Cartes carburant : de l’énergie vers la mobilité

La bonne vieille carte carburant réservée aux seuls gros rouleurs a (presque) vécu. Aujourd’hui, on parle d’agrégation des services et de mobilité multimodale. Les acteurs de ce marché difficilement quantifiable redéfinissent tous un “business model” où la nécessité d’ouvrir ses réseaux apparaît comme une condition de la survie de chacun. Au centre de ce dispositif, un salarié toujours plus mobile et pressé. Derrière lui, une entreprise-cliente qui doit pouvoir faciliter, contrôler et calculer les déplacements de tous ses collaborateurs. Tout autour, des prestataires férus de marketing et de technologie. Malheureusement, les nombreux (et pas toujours disponibles) acteurs du marché ne sont pas tous présents sur ce dossier… Notre conseil : soyez curieux avant de choisir !

De l’énergie et des services

Pour le salarié en mouvement, les dépenses liées à ses déplacements sont toujours un pensum. Justificatifs, tickets de caisse, factures : tout cela doit apparaître logiquement et proprement, sans pièce manquante ou injustifiée.
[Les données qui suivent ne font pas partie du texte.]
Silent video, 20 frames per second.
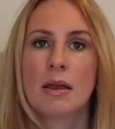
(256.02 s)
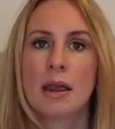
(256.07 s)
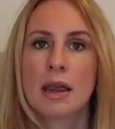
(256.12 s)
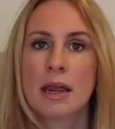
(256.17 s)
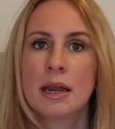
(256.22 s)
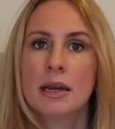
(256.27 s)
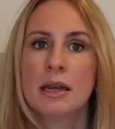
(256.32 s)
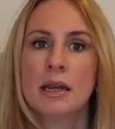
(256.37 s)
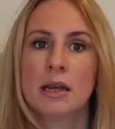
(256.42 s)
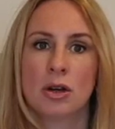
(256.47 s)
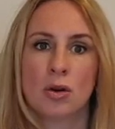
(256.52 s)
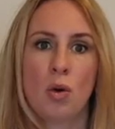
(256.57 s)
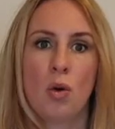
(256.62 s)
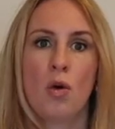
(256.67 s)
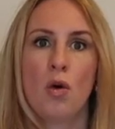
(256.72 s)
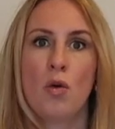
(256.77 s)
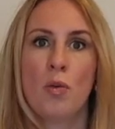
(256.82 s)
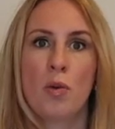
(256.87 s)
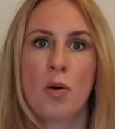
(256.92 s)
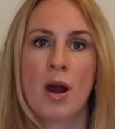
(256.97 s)
any and
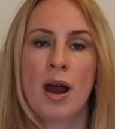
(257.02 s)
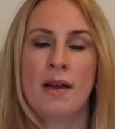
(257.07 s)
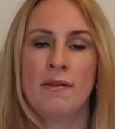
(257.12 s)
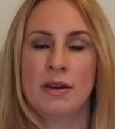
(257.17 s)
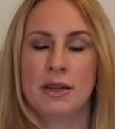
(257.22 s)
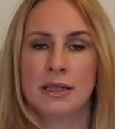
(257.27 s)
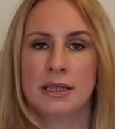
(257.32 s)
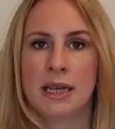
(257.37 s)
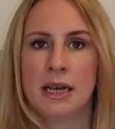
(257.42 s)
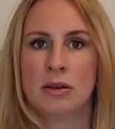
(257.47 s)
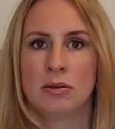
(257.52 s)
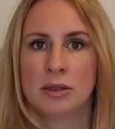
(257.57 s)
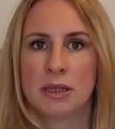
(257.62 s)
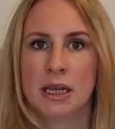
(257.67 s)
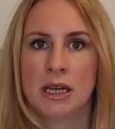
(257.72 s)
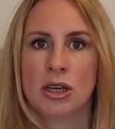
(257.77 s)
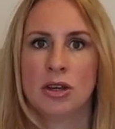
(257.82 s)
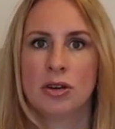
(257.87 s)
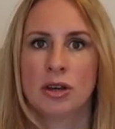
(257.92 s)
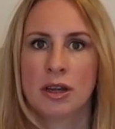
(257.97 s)
all private sales
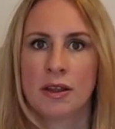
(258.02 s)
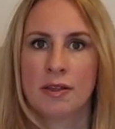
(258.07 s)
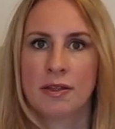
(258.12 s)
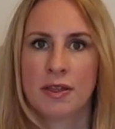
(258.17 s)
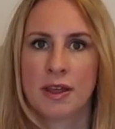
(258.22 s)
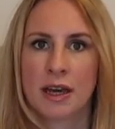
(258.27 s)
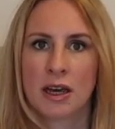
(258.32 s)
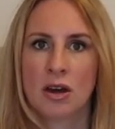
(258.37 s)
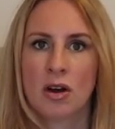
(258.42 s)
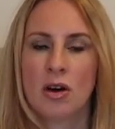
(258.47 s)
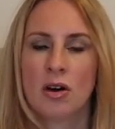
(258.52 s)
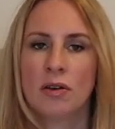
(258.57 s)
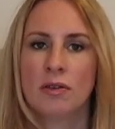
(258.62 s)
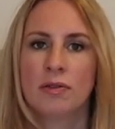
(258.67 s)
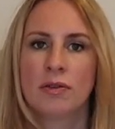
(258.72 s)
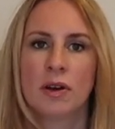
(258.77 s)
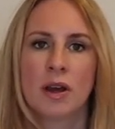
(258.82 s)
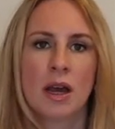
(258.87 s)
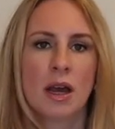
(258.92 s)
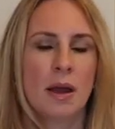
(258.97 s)
that you can think of
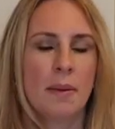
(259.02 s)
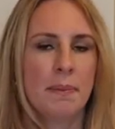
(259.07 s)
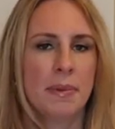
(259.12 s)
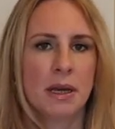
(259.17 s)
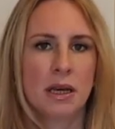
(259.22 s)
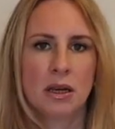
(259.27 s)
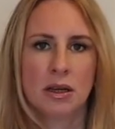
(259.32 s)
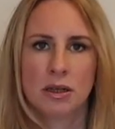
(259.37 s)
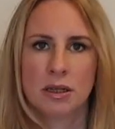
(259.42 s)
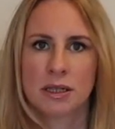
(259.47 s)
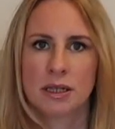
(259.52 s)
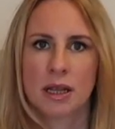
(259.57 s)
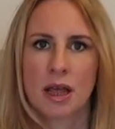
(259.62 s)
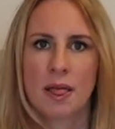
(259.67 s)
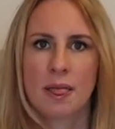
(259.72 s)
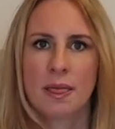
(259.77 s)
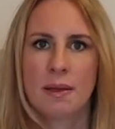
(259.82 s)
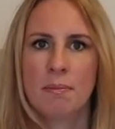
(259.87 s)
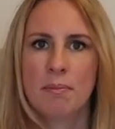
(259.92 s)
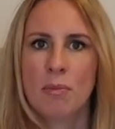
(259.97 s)
because
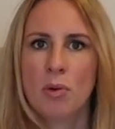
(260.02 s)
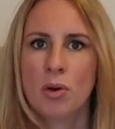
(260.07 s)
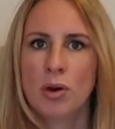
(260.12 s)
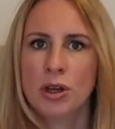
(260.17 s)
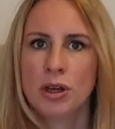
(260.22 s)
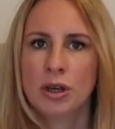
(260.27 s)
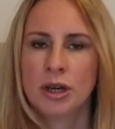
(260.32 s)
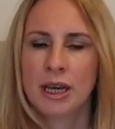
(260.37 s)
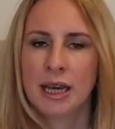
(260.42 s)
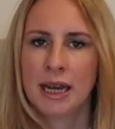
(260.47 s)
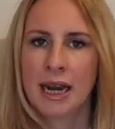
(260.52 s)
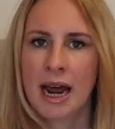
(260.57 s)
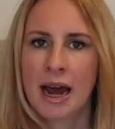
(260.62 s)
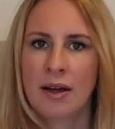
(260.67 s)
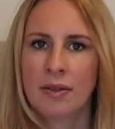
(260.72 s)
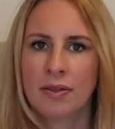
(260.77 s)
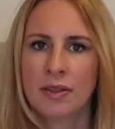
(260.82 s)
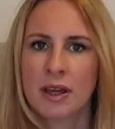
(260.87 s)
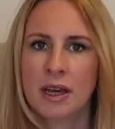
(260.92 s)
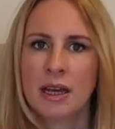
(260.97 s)
the more you get
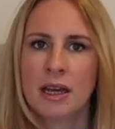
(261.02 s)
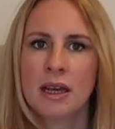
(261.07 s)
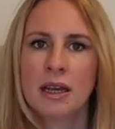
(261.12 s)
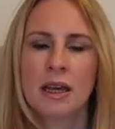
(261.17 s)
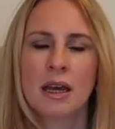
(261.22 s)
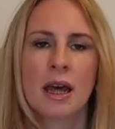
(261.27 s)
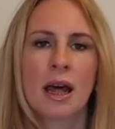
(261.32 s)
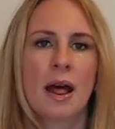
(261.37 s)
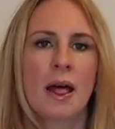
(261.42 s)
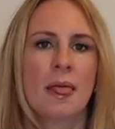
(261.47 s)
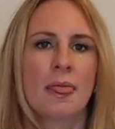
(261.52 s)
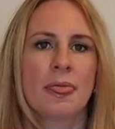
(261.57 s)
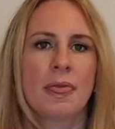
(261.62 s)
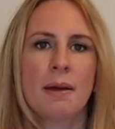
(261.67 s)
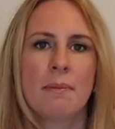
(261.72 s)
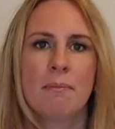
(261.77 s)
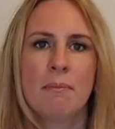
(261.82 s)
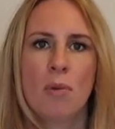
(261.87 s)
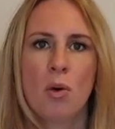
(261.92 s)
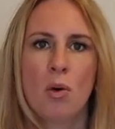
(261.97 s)
out there,
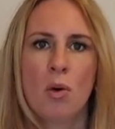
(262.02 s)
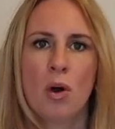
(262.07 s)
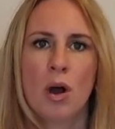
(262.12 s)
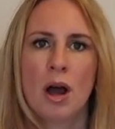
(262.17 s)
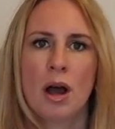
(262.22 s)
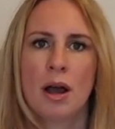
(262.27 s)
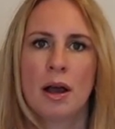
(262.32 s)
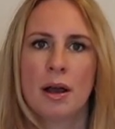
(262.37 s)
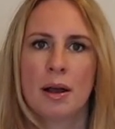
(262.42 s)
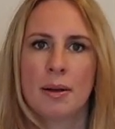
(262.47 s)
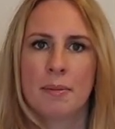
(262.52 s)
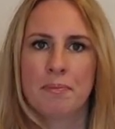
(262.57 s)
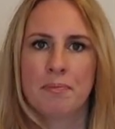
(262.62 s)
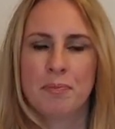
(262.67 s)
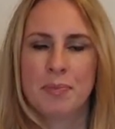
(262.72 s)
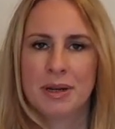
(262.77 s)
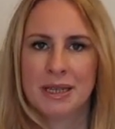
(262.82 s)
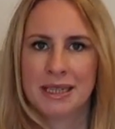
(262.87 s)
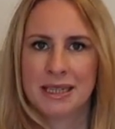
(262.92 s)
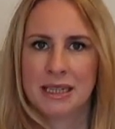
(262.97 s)
the more
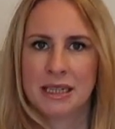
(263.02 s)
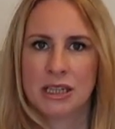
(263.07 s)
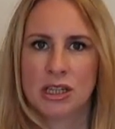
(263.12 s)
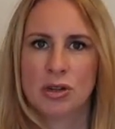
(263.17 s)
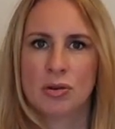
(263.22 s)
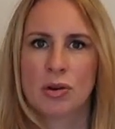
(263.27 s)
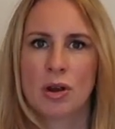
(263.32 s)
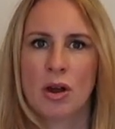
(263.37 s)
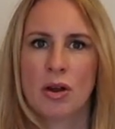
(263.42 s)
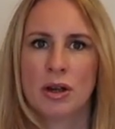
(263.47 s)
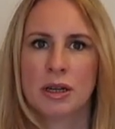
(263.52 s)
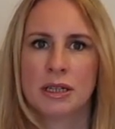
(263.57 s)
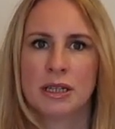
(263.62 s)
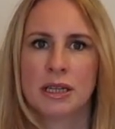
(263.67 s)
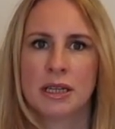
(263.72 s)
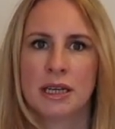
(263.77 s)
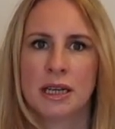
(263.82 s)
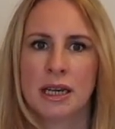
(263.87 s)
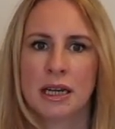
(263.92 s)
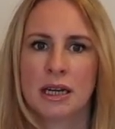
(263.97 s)
business you're going to
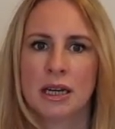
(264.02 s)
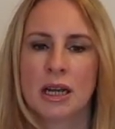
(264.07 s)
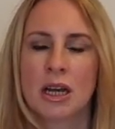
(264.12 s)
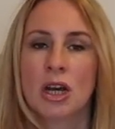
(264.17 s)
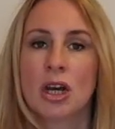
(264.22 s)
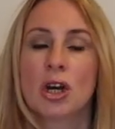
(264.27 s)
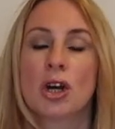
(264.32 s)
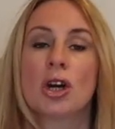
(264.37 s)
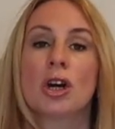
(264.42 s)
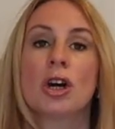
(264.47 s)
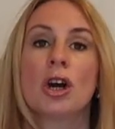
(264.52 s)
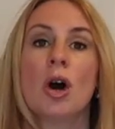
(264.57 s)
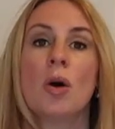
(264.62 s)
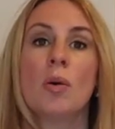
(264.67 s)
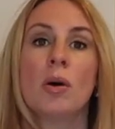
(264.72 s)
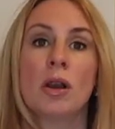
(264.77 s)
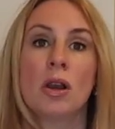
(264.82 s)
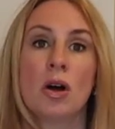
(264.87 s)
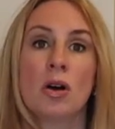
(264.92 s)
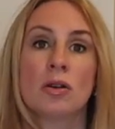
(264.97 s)
get.
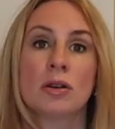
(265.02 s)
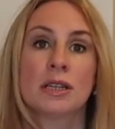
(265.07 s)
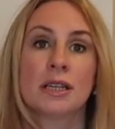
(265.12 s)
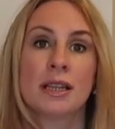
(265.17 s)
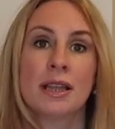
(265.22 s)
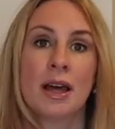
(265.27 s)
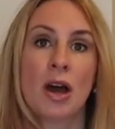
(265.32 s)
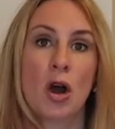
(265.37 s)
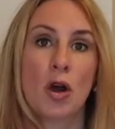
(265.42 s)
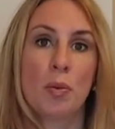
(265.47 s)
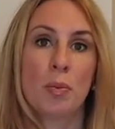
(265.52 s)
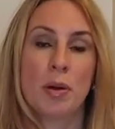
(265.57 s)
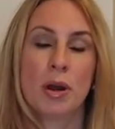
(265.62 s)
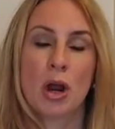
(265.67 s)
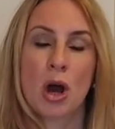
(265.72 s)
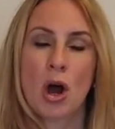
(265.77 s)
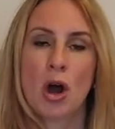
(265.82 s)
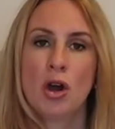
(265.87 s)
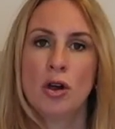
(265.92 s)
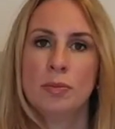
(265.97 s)
Go along to their open
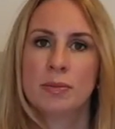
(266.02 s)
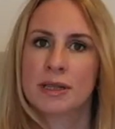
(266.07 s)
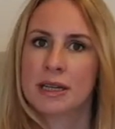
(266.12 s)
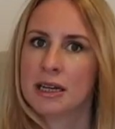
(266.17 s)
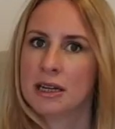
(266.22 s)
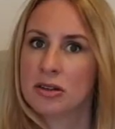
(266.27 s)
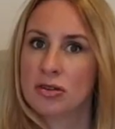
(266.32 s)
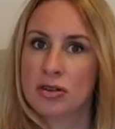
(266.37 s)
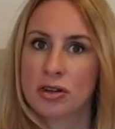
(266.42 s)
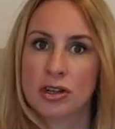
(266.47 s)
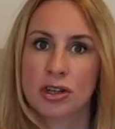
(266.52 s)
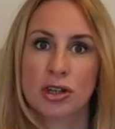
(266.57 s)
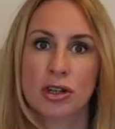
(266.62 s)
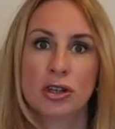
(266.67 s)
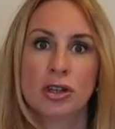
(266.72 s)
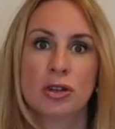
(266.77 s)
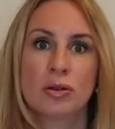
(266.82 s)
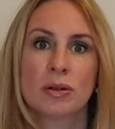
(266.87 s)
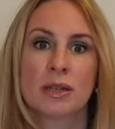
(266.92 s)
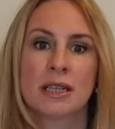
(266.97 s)
homes,
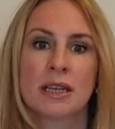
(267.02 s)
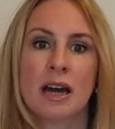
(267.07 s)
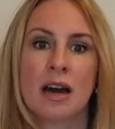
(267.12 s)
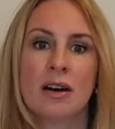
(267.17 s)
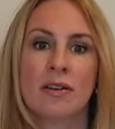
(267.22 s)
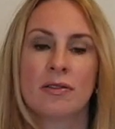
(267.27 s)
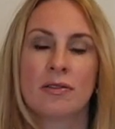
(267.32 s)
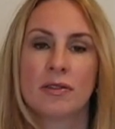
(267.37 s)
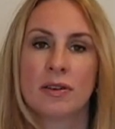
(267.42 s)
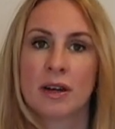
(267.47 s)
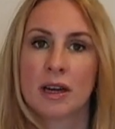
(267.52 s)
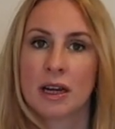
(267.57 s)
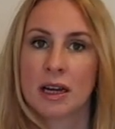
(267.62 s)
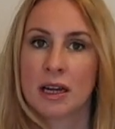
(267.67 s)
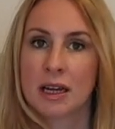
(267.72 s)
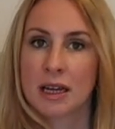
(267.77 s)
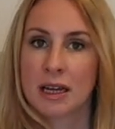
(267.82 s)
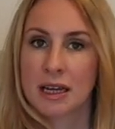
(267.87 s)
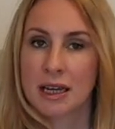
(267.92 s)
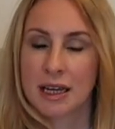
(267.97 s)
introduce yourself
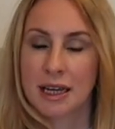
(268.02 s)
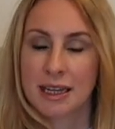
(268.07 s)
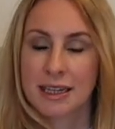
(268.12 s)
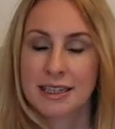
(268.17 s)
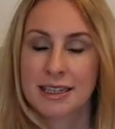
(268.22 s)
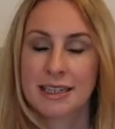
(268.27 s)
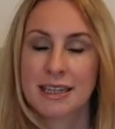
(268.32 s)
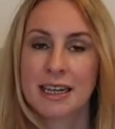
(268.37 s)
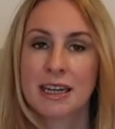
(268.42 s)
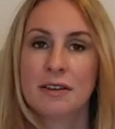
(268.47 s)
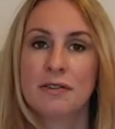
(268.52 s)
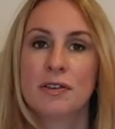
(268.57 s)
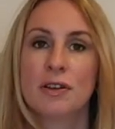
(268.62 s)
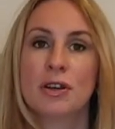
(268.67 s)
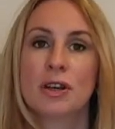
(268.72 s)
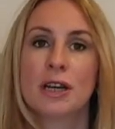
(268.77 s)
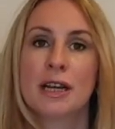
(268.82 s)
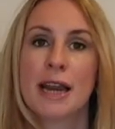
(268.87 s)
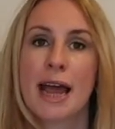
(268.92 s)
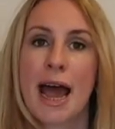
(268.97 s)
see if you
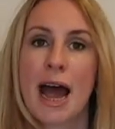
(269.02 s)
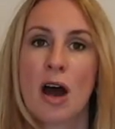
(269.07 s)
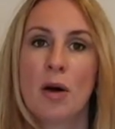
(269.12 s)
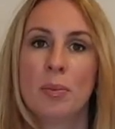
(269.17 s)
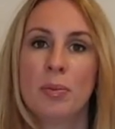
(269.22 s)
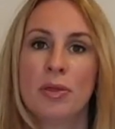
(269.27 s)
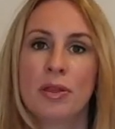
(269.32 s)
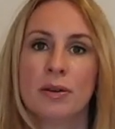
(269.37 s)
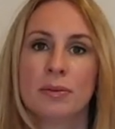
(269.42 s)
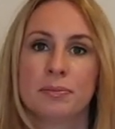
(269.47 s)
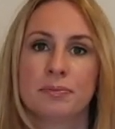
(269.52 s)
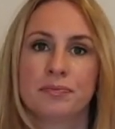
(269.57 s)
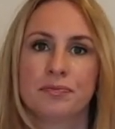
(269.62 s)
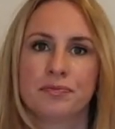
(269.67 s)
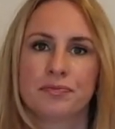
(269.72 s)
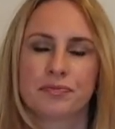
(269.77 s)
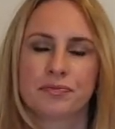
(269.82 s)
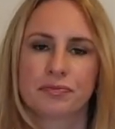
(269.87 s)
can help them.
Même chemin de croix pour son employeur ou la comptabilité qui doivent décortiquer des centaines de notes de frais, décrypter des taux de TVA, dégager des lignes d’affectation… Sauf que.

Sauf que la révolution numérique a fluidifié la communication des pièces comptables en les dématérialisant. Oui, voilà un mot clé : dématérialisation. Fini les tonnes de papiers en tous formats, souvent froissés, parfois non-conformes ou incomplets : avec le numérique, les tableurs s’enrichissent de données protéiformes et savent les mettre en ordre, les agréger et les restituer dans des formats normés, clairs et faciles à manipuler. Le salarié est soulagé, le comptable respire, le marchand d’énergie sourit : derrière les cartes en plastique de la première révolution technologique, une armée de serveurs connectés permet maintenant à tout le monde de gérer au mieux ses déplacements, les dépenses qui y sont attachées… et donc de contrôler sa trésorerie en temps réel.

La révolution numérique a fluidifié la communication des pièces comptables en les dématérialisant.

L’énergie bien sûr

Ne perdons toutefois pas de vue que le premier rôle d’une carte carburant est… de fournir du carburant ou plutôt non, de l’énergie. Gazole, essences, carburant additivé, superéthanol, gaz de pétrole liquéfié ou gaz naturel, électricité : la liste est longue et s’allonge encore, au fur et à mesure que les produits énergétiques se multiplient… en attendant l’hydrogène pour piles à combustible. En France, les carburants “classiques” tiennent le marché et le gazole reste en haut du panier, surtout en entreprise. Sa TVA récupérable (en attendant que l’essence parachève sa mue fiscale), les moindres consommations qu’il génère (on économise du volume mais aussi de la TVS) et donc sa bonne performance en termes de TCO (le carburant peut mobiliser jusqu’à un tiers du budget auto moyen d’une PME mobile), justifient son succès. Mais une carte doit pouvoir servir tous les carburants disponibles. C’est pourquoi l’ensemble des fournisseurs propose des gradations ou des programmations qui permettent au client d’ouvrir ou de restreindre le champ d’une carte à tel ou tel autre carburant, comme le superéthanol ou le GPL. Côté électrique, l’avantage revient aux réseaux qui ont déjà passé des accords de partenariat, comme Shell ou Total avec NewMotion qui propose, en France, 18 000 points de charge. Pour autant, on peut supposer qu’un bon nombre de réseaux, à terme, ouvriront leurs bornes (et celles de partenaires, n’en doutons pas) à leurs clients carte.